Saved entries:
▼

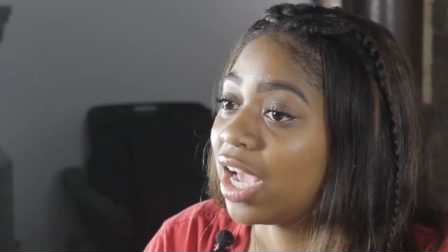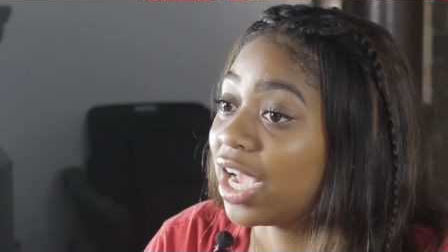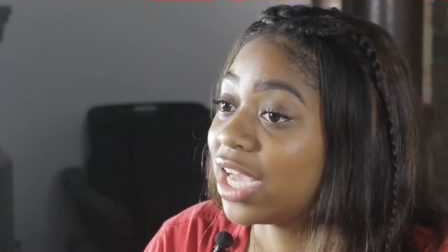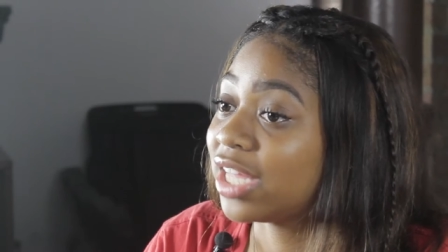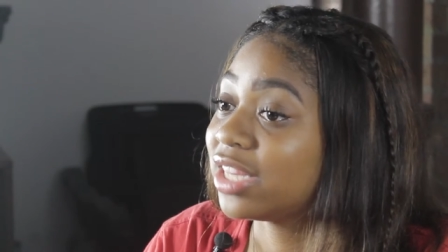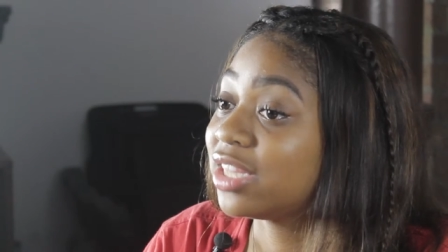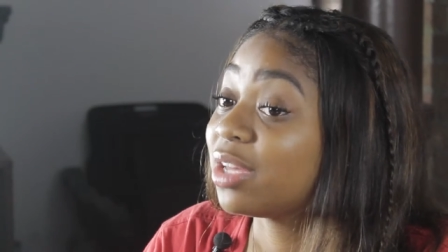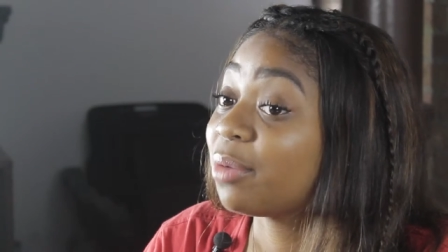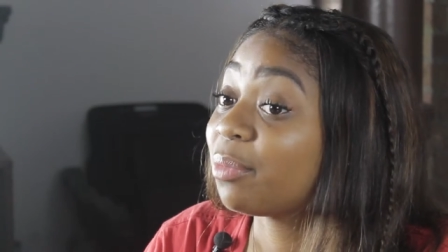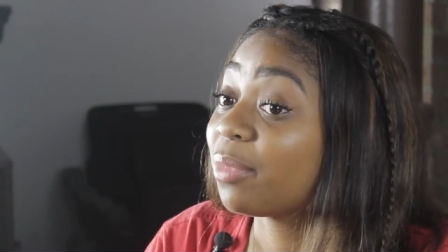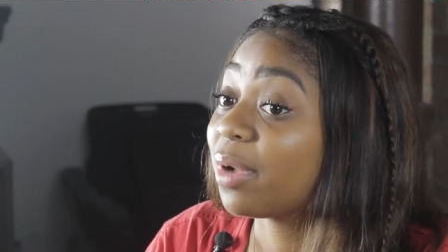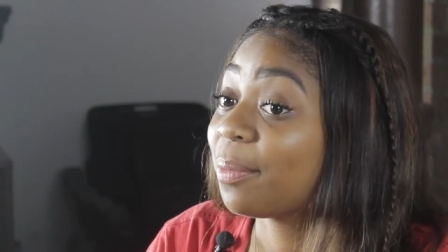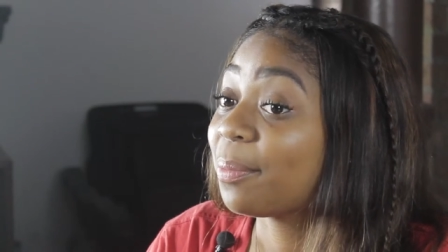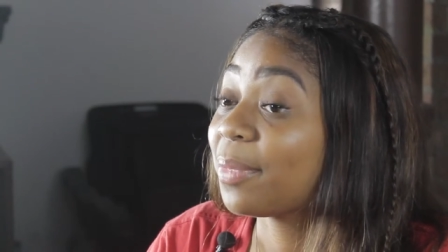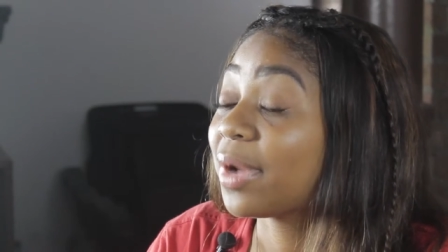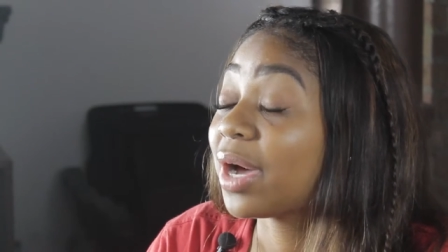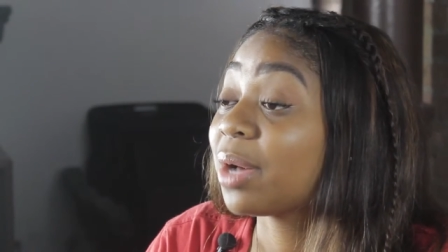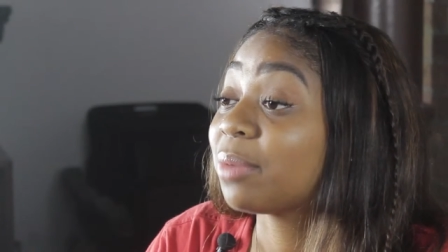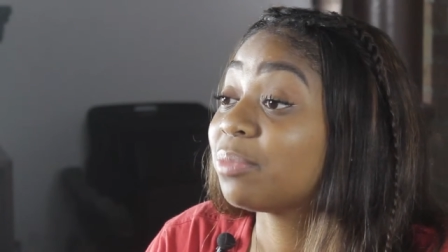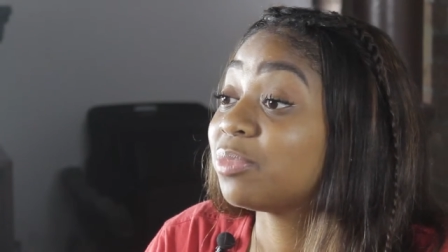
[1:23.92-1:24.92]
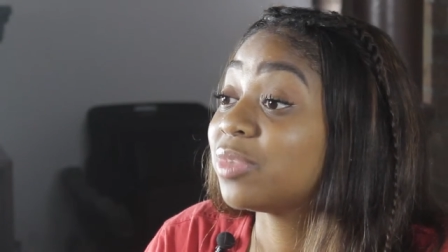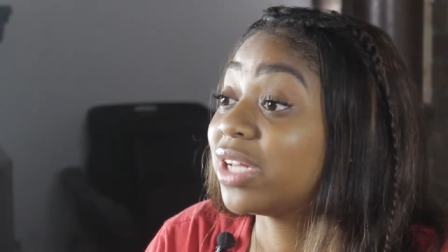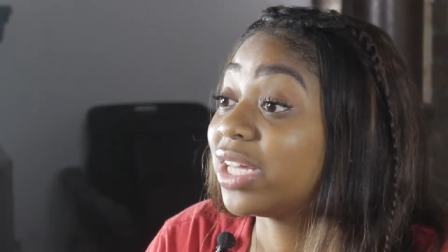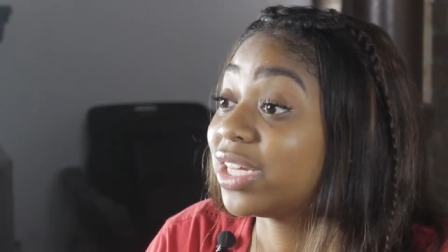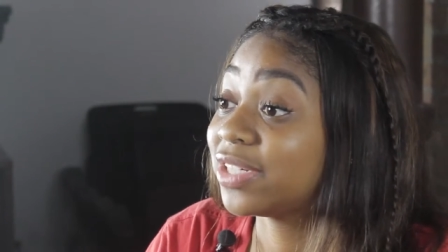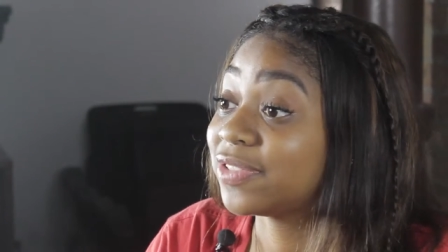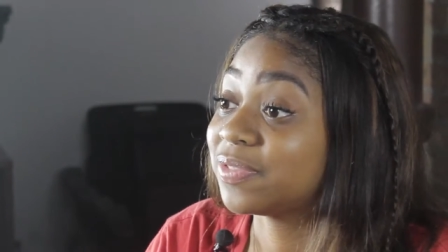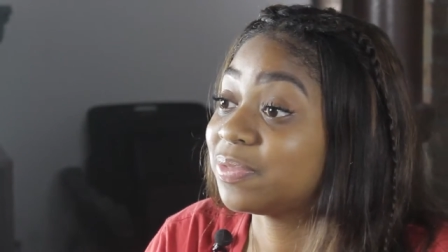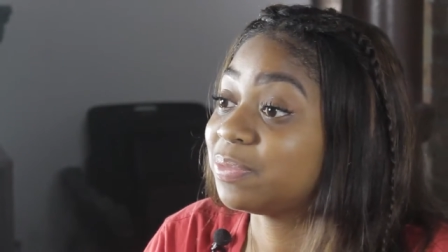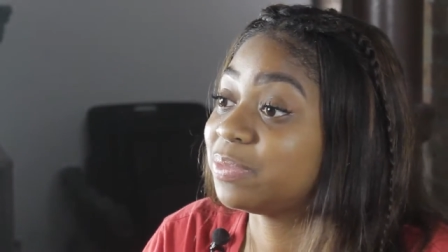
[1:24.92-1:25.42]
and then my mom
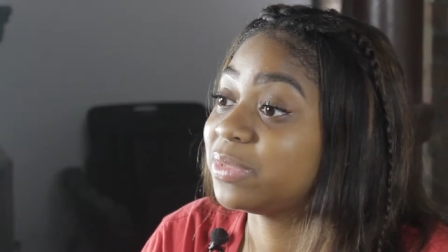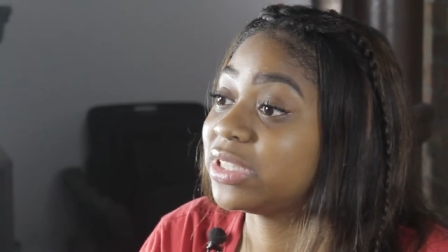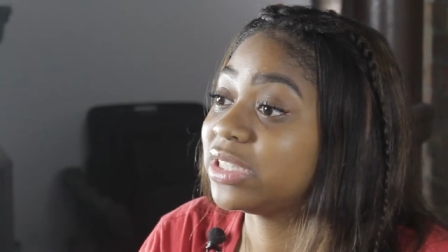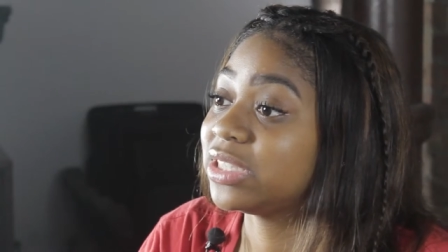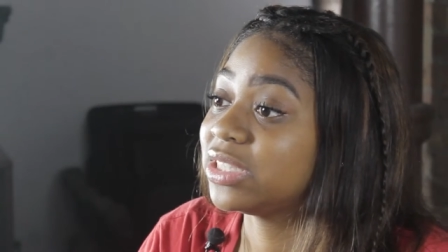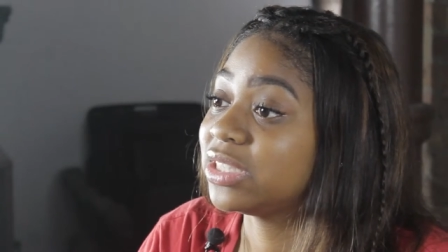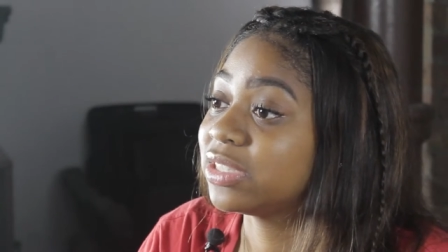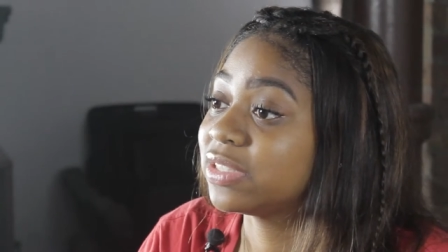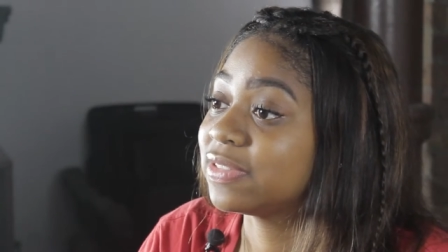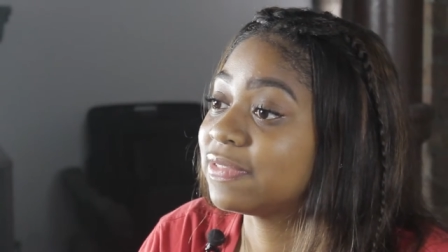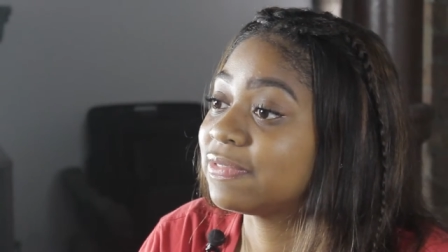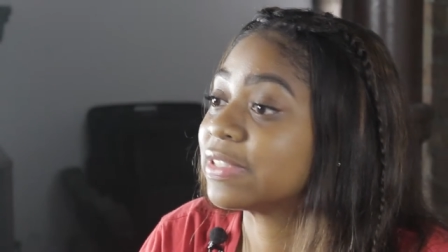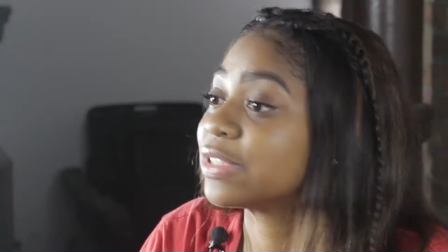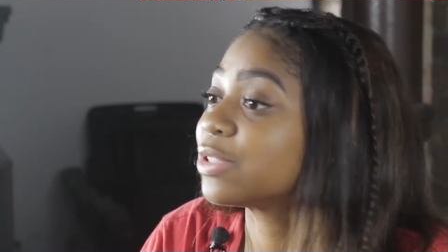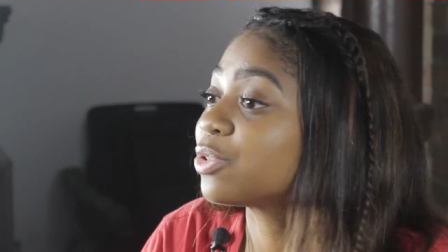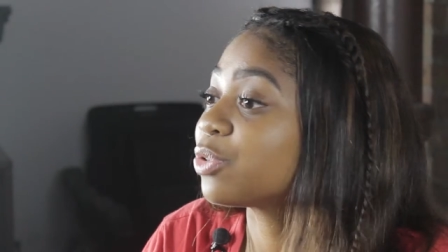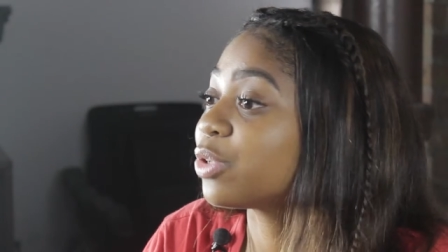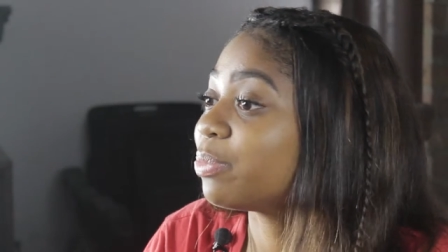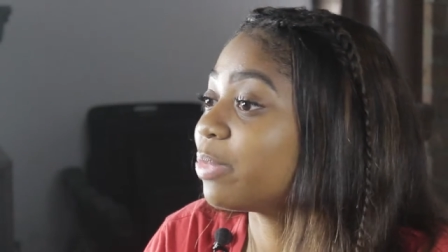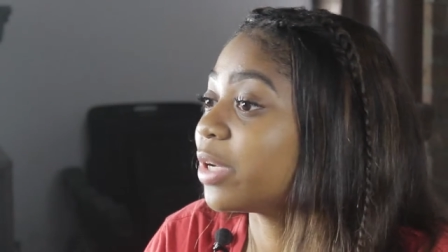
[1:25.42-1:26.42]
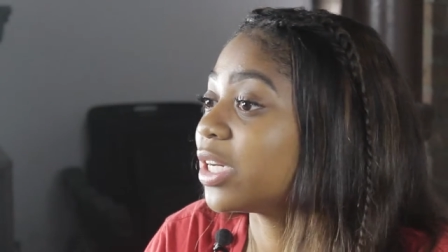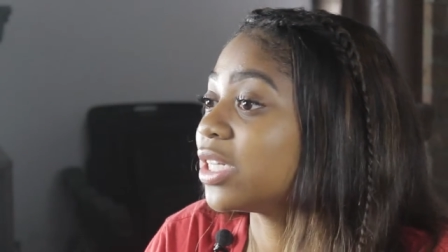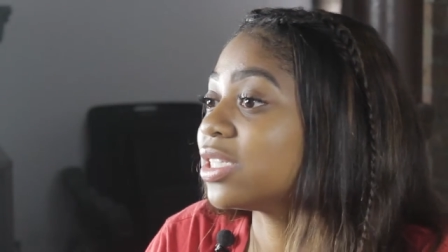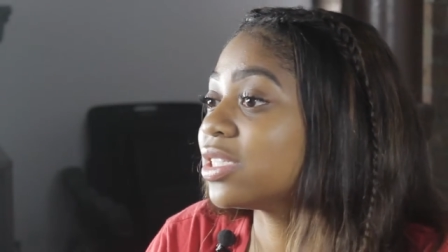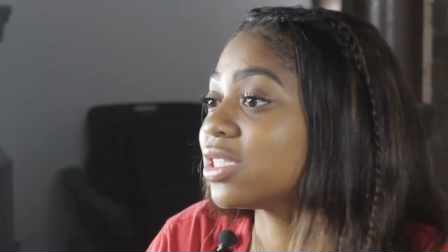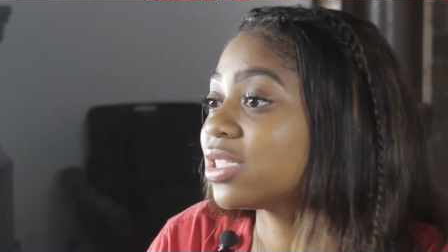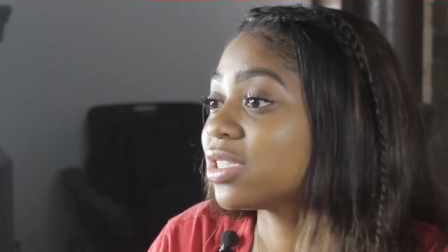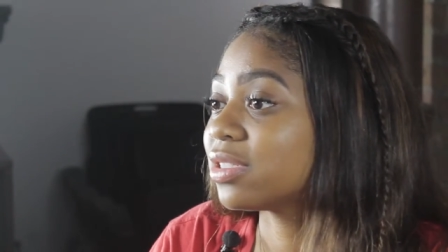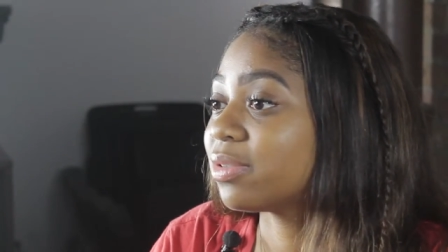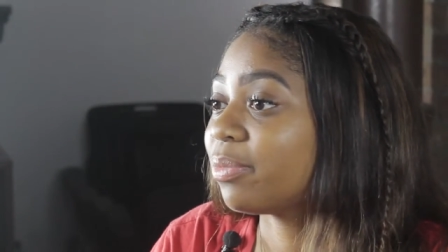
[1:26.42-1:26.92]
left me for three
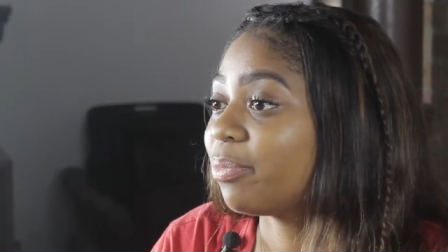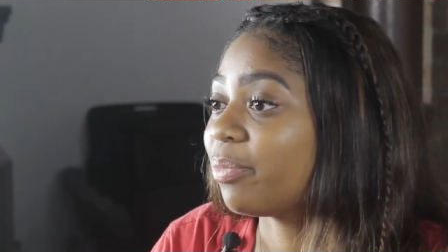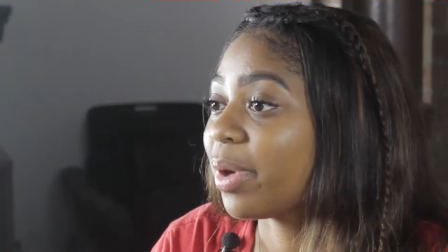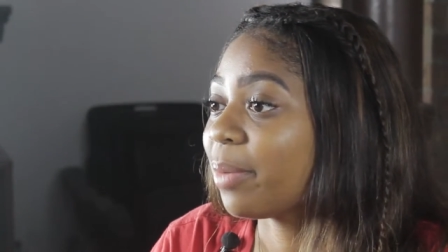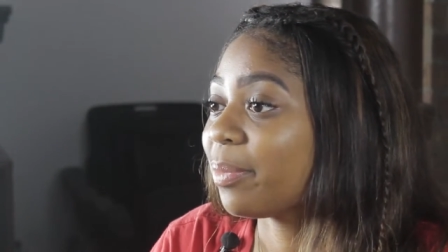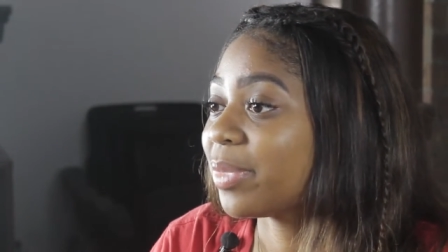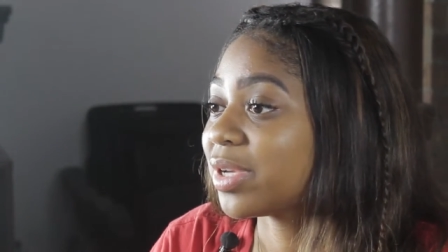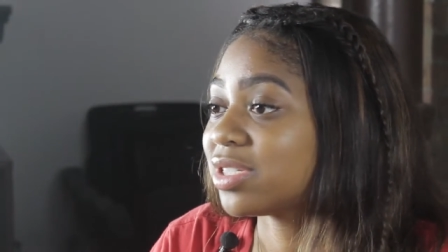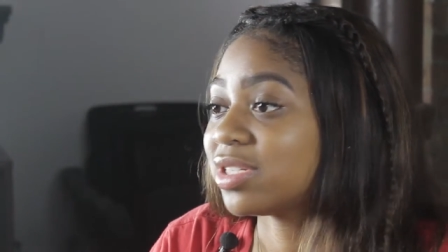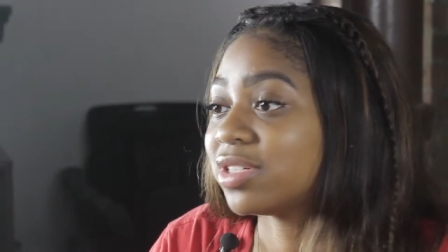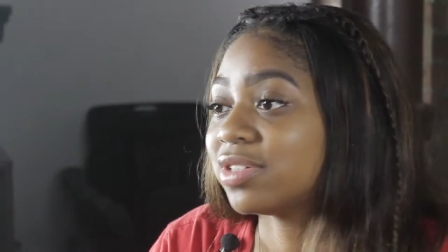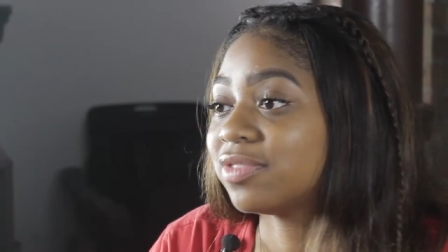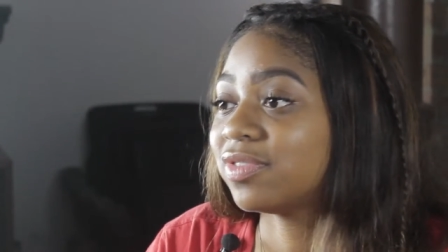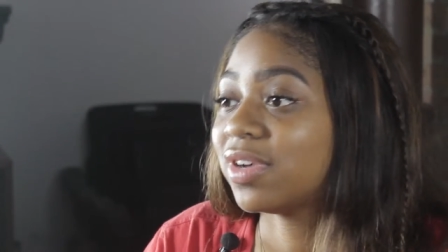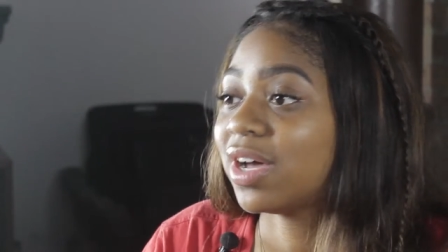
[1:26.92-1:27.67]
months by myself.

▲

**Work instruction:** Skipping any pictures, copy the entries exactly as they appear.

**Result of the task:**
[1:23.92-1:24.92]
[1:24.92-1:25.42]
and then my mom
[1:25.42-1:26.42]
[1:26.42-1:26.92]
left me for three
[1:26.92-1:27.67]
months by myself.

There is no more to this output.